The Dalgona craze has returned, and this time it’s candy

For the uninitiated (hard to imagine!), Netflix’s latest South Korean offering Squid Game has now sparked a Dalgona candy craze.

A delightful gamble for the kids of South Korea, dalgona candy is part sweet treat, part game. Also known as honeycomb, ppopgi, and now dalgona candy, the sugary delight has seen a resurgence in popularity following Squid Game’s massive global acclaim. 

Making dalgona candy
Candy makers in South Korea make dalgona candy. Image: Shutterstock

The local treat is deceptively simple, consisting primarily of melted sugar frothed with a pinch of baking soda. The candy makers then imprint one of several shapes including a star, umbrella, triangle, and circle onto the candy. Essentially, if you manage to carve out the shape intact, you win another one. The players in the show, however, face much more dire consequences for the children’s game. 

The candy’s growing fanbase massively impacted An Yong-hui, 37, who has been making it for nearly eight years in a university district in Seoul. For the filming of Squid Game’s third episode in June 2020, he and his coworkers used 15 kg (33 lb) of sugar to make 700 candies. The show’s creators had initially joked of the dalgona craze coming back thanks to the episode, but couldn’t have predicted the craze that ensued. 

The inexpensive and accessible factors of dalgona candy are what made it an easy crowd favourite amongst children. Initially, glucose was used in lieu of raw sugar to minimize expenses. The former was replaced post the Korean war, when companies began processing sugar from its raw form, and the toffee-coloured candy’s presence grew in the 1960s. 

As the show promises, however, capitalism doesn’t bring any good without hidden consequences. In the early 2000s, online shopping and South Korea’s candy industry boomed parallelly, drawing the curtains on this retro favourite. 

For participants of the Dalgona coffee trend in the early days of the pandemic, the bittersweet, nutty taste of the candy isn’t unfamiliar territory. Incidentally, the coffee craze began with actor Jung II-woo’s experiments on “Stars’ Top Recipe at Fun-Staurant”, a South Korean television show. The actor’s mention of the coffee’s likeness to his childhood favourite sweet sparked the unofficial naming and subsequent feverish trend across the globe. 
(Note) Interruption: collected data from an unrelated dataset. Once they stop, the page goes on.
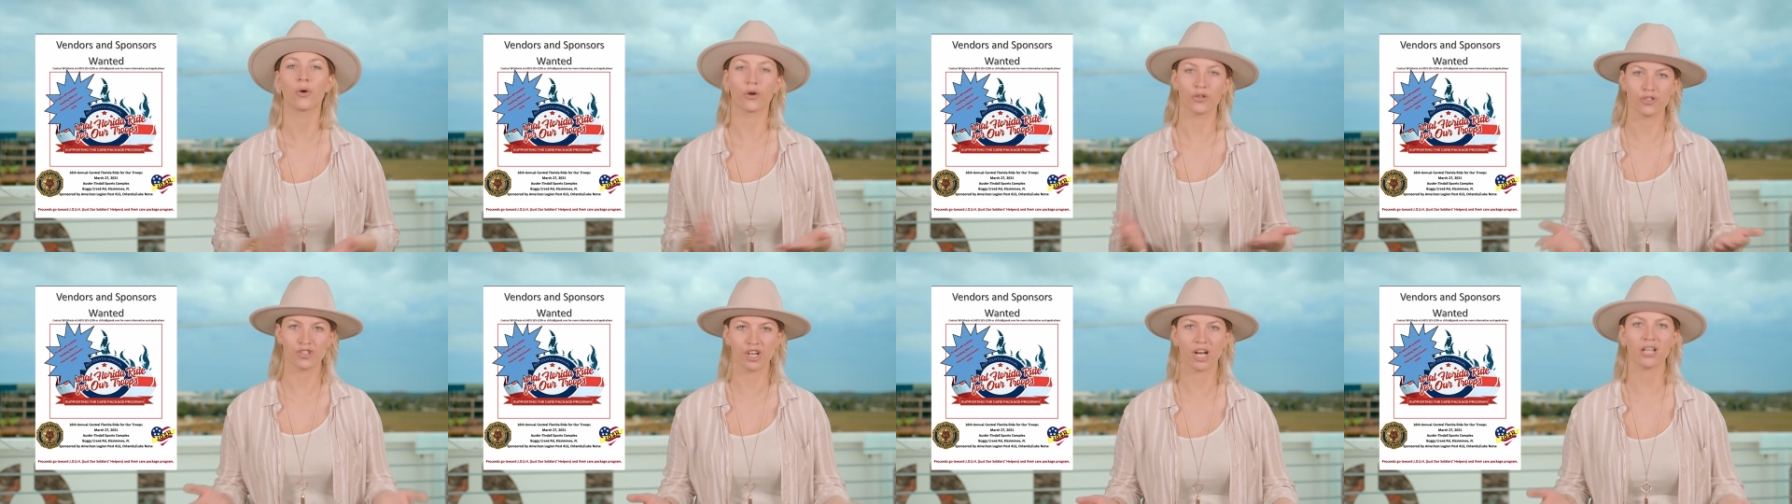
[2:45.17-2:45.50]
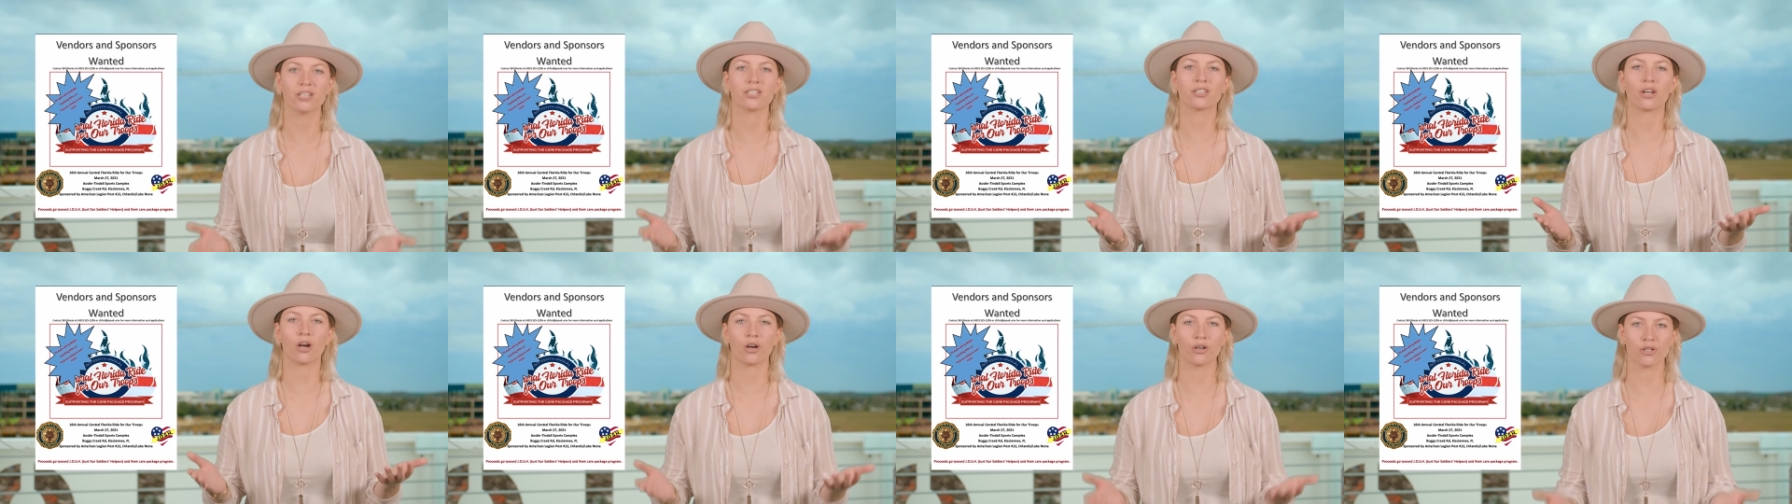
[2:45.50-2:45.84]

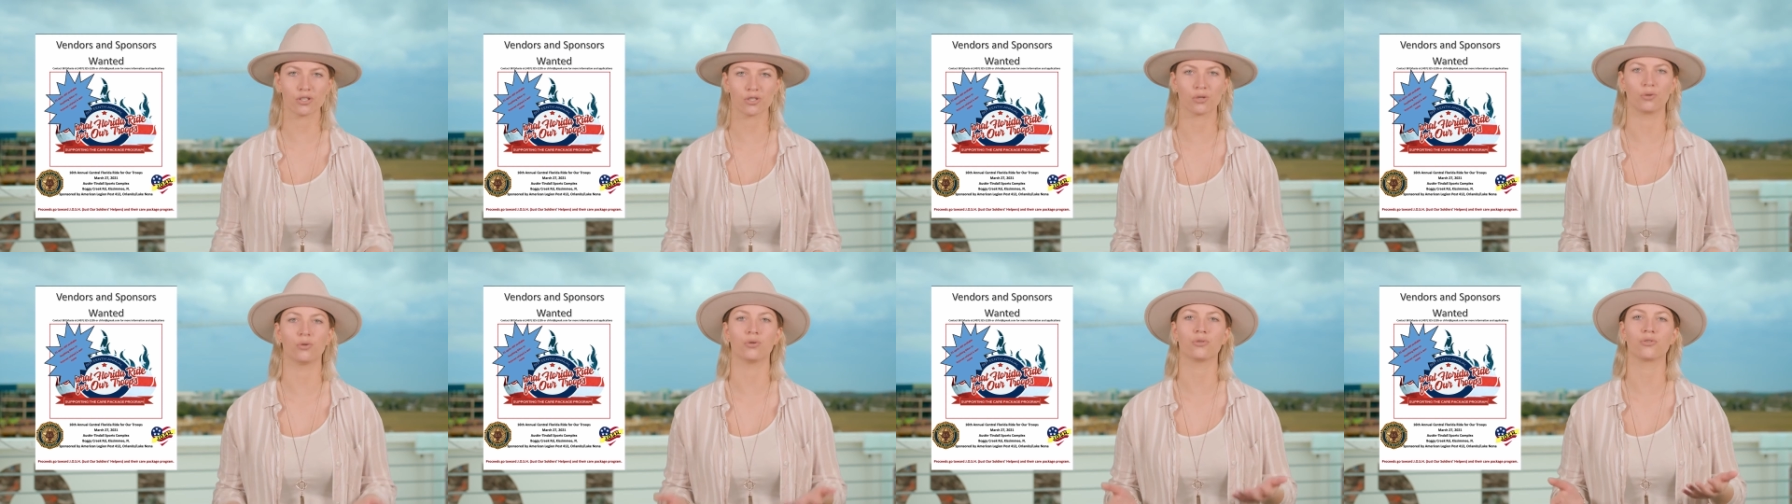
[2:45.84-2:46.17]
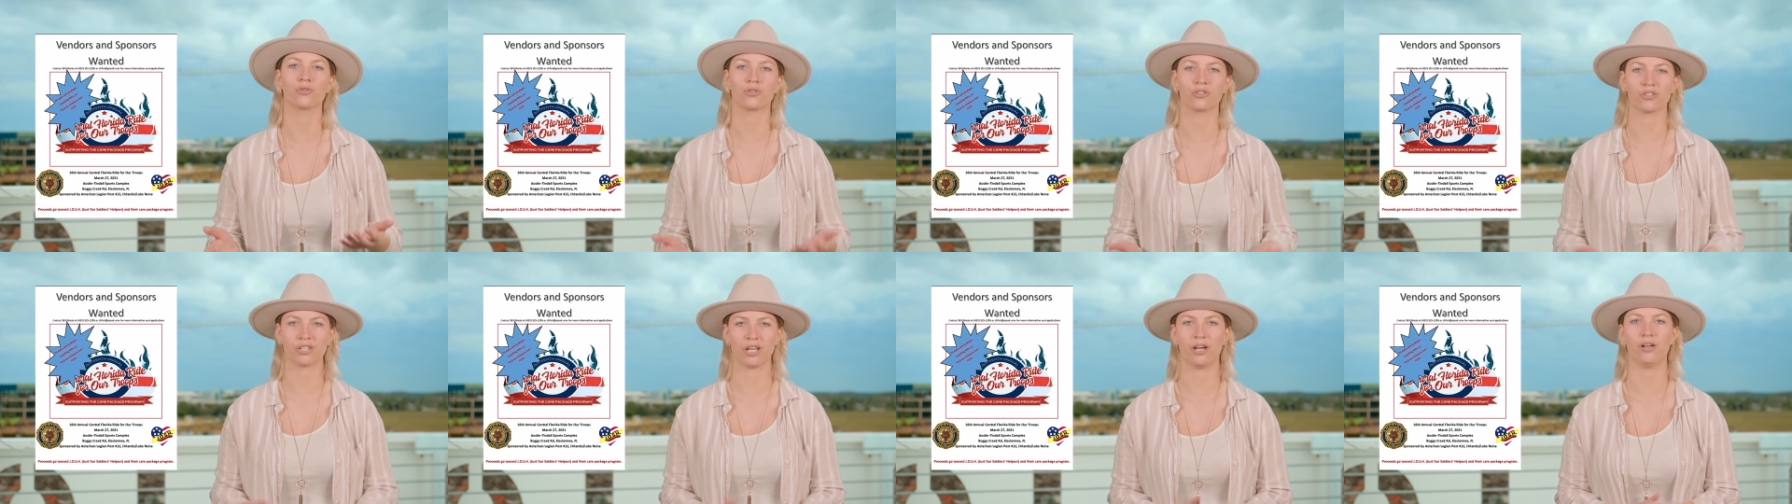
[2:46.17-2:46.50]
Just Our
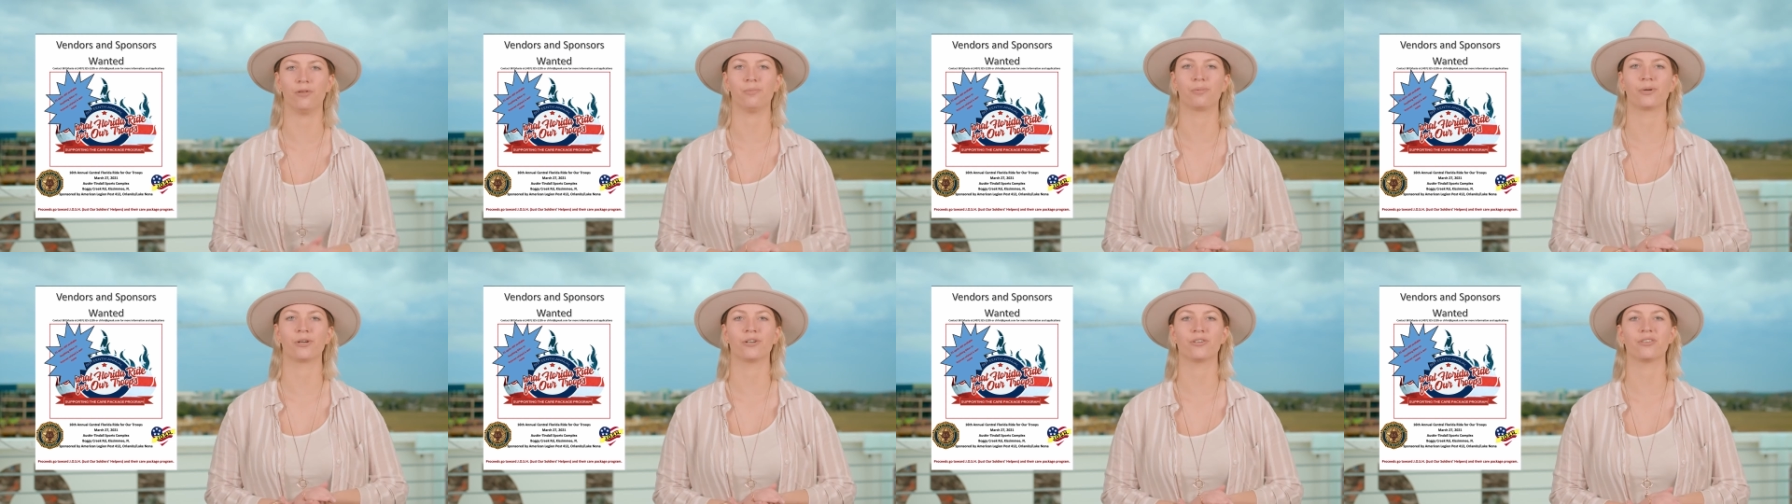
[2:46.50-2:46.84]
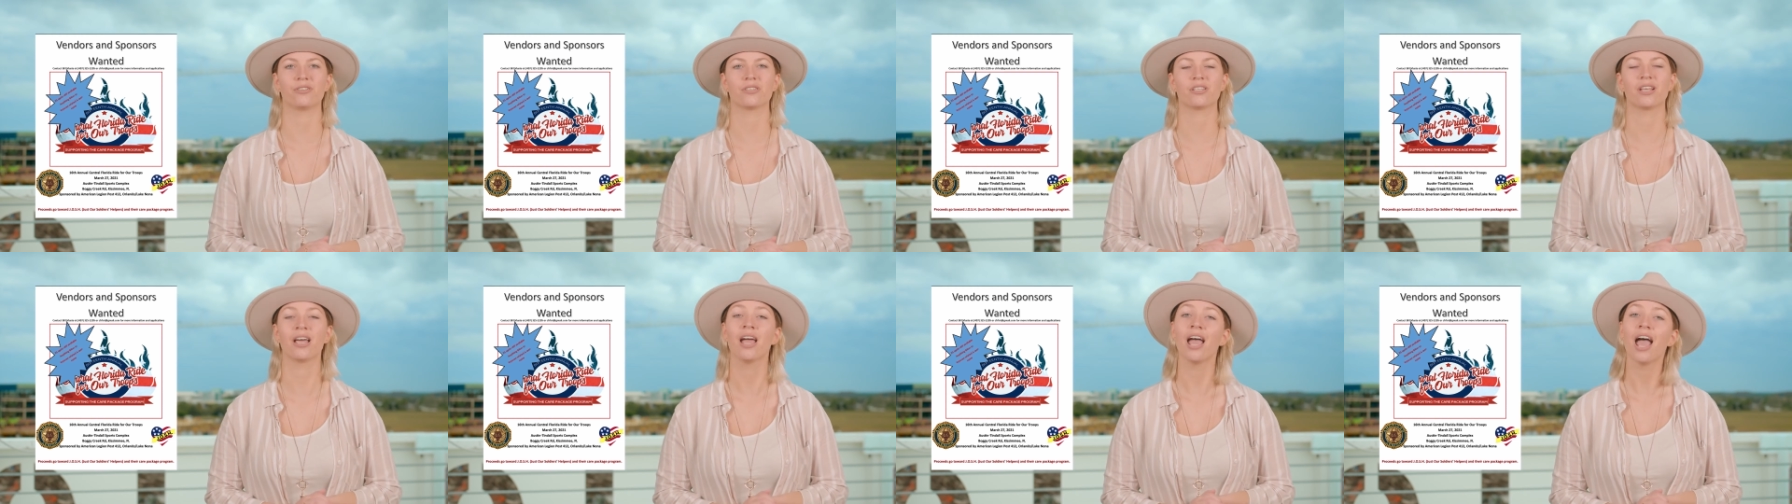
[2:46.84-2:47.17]
Soldiers
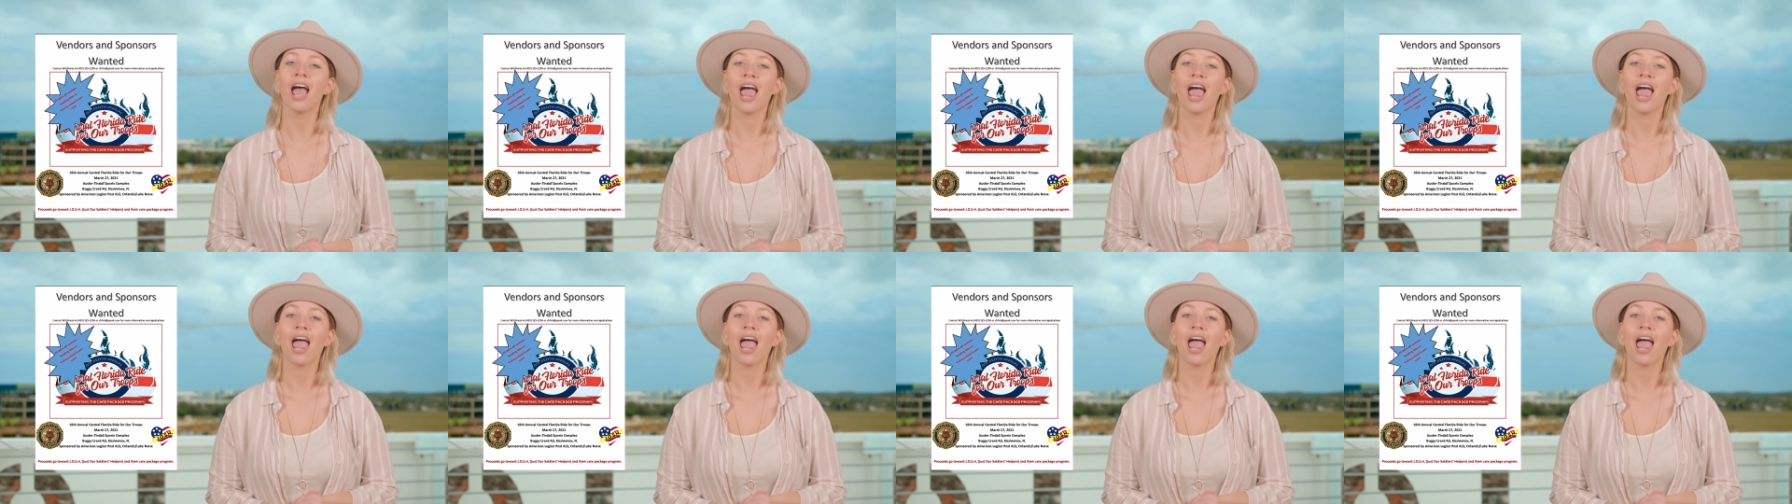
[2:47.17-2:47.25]
Helpers,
Dalgona coffee and dalgona candy
Dalgona coffee became popular at the beginning of the pandemic in 2020.
Image: Shutterstock

Like most trends, TikTok also spearheaded the Dalgona candy fascination. There’s everything from recipes to challenges and even re-enactments of the iconic episode. The “Toffee Game” effect has emerged as one of the more interesting social media experiments. Using the show’s signature haunting music, users must use their faces to carve out the shapes on the cookies — a digital mirror of the challenge. The effect has over 49.9K videos and counting at the time of this writing. 

A few pockets have expressed reservations over this ‘discovery of South Korean culture’. As the world walks the tightrope between innocent discovery and fetishising of foreign cultures, it’s important to tread cautiously. References to the dalgona candy as a ‘Squid Game’ cookie reveal a Westernization of culture that has existed for decades.

All this talk of dalgona candy is bound to get your palette eager. So put your culinary skills to the test with a simple recipe. 


  • 3 tbsp sugar
  • A pinch of baking soda


  • In a pan, caramelise the sugar and add a pinch of baking soda to give it a honeycomb texture. Mix well.
  • Pour the caramelised sugar on a baking sheet.
  • Just before it is about to set, use a cutter to make a design of your choice. Remove the designed piece with a pin once the candy is set.